TASK STATEMENT - In the entries below, find the line with "[0.00-1.07s]" and the line with "Verbatim transcript: was"; copy them and every line between them exactly, but not the pictures.

════════════════

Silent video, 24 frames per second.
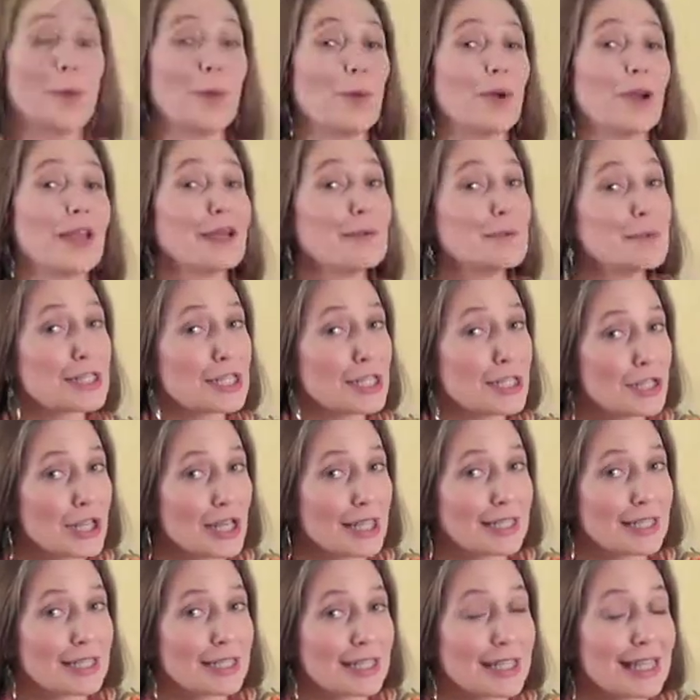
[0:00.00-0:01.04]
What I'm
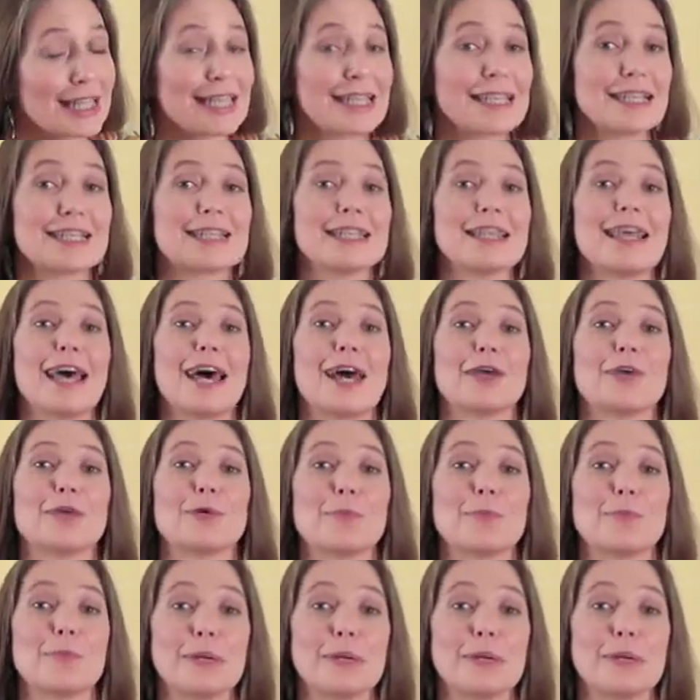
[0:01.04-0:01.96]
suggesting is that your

════════════════

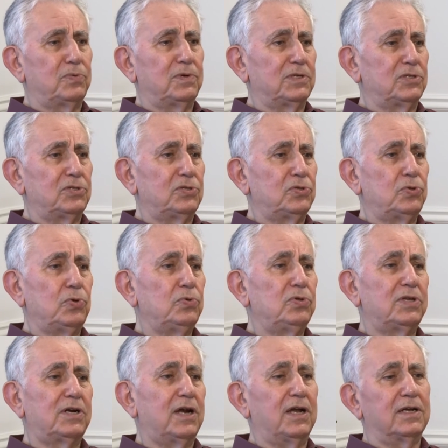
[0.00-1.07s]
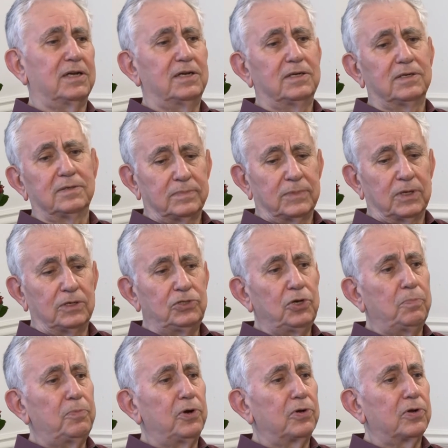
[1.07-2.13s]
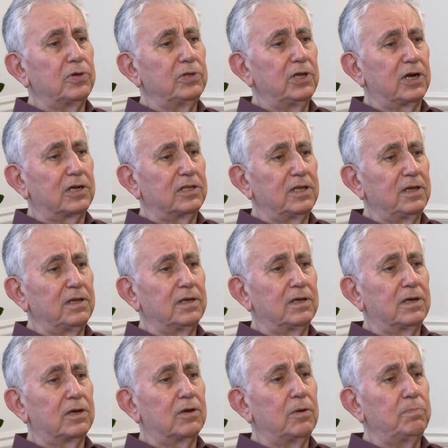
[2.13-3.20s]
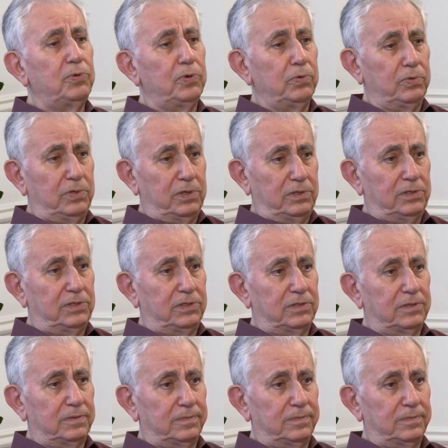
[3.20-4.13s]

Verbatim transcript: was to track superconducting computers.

════════════════

YOUR SOLUTION -
[0.00-1.07s]
[1.07-2.13s]
[2.13-3.20s]
[3.20-4.13s]

Verbatim transcript: was to track superconducting computers.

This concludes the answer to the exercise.